[Excerpts from a dataset]
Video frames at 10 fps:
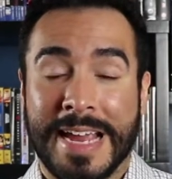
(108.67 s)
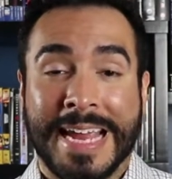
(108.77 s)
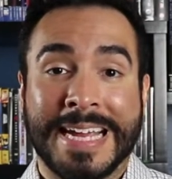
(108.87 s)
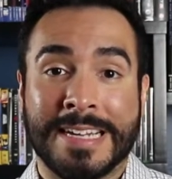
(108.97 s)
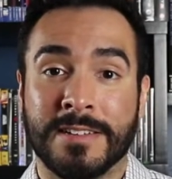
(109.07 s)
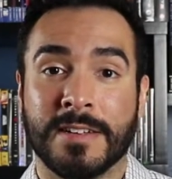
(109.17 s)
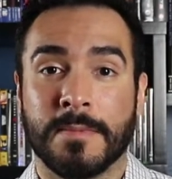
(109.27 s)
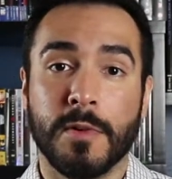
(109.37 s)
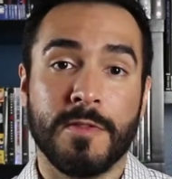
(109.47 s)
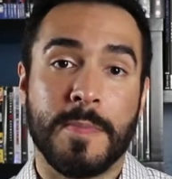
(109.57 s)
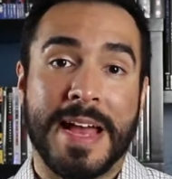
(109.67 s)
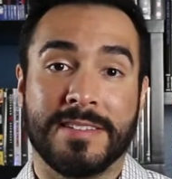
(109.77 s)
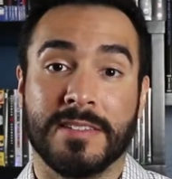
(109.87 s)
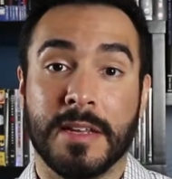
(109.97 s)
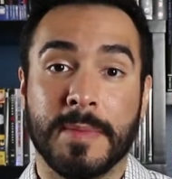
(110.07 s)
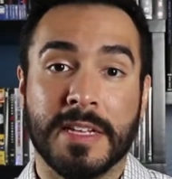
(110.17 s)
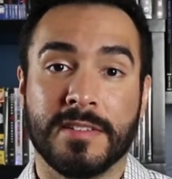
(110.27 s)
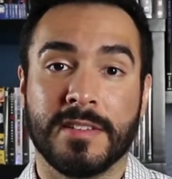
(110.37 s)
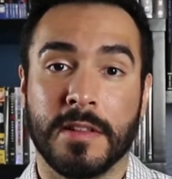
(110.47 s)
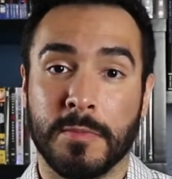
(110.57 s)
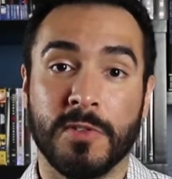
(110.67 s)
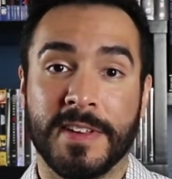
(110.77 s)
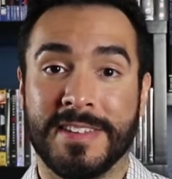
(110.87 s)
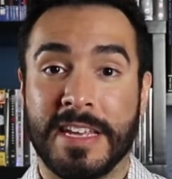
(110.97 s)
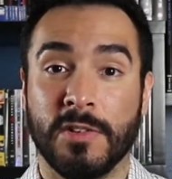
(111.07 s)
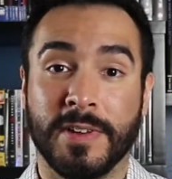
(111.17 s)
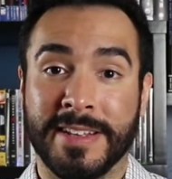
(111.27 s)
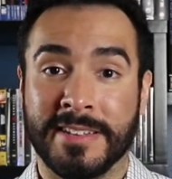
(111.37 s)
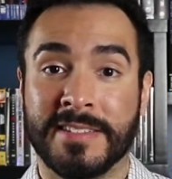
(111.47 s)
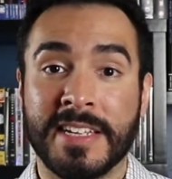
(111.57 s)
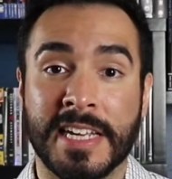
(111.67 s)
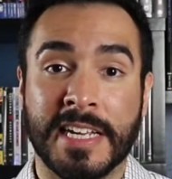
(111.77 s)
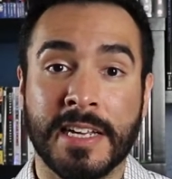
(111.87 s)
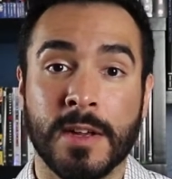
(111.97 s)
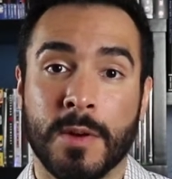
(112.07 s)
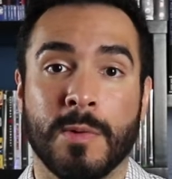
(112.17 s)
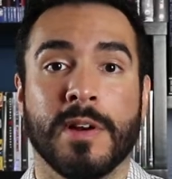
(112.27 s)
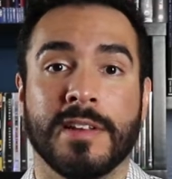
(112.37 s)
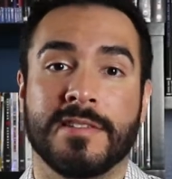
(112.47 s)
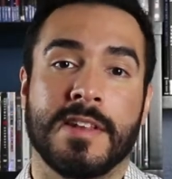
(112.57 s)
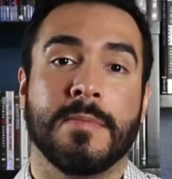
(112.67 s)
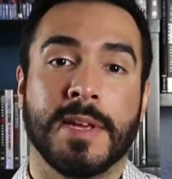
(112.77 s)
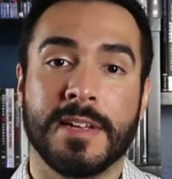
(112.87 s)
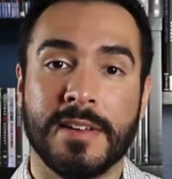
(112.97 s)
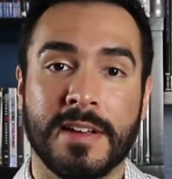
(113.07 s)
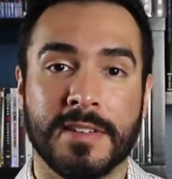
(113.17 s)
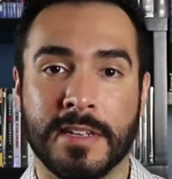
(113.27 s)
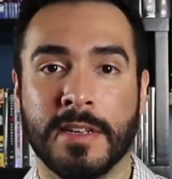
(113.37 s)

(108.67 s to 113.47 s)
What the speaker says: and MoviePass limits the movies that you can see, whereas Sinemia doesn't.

REQUIREMENT: Return, exactly as they stand, all of the lines above, but not the pictures.

EXERCISE RESPONSE:
Video frames at 10 fps:
(108.67 s)
(108.77 s)
(108.87 s)
(108.97 s)
(109.07 s)
(109.17 s)
(109.27 s)
(109.37 s)
(109.47 s)
(109.57 s)
(109.67 s)
(109.77 s)
(109.87 s)
(109.97 s)
(110.07 s)
(110.17 s)
(110.27 s)
(110.37 s)
(110.47 s)
(110.57 s)
(110.67 s)
(110.77 s)
(110.87 s)
(110.97 s)
(111.07 s)
(111.17 s)
(111.27 s)
(111.37 s)
(111.47 s)
(111.57 s)
(111.67 s)
(111.77 s)
(111.87 s)
(111.97 s)
(112.07 s)
(112.17 s)
(112.27 s)
(112.37 s)
(112.47 s)
(112.57 s)
(112.67 s)
(112.77 s)
(112.87 s)
(112.97 s)
(113.07 s)
(113.17 s)
(113.27 s)
(113.37 s)

(108.67 s to 113.47 s)
What the speaker says: and MoviePass limits the movies that you can see, whereas Sinemia doesn't.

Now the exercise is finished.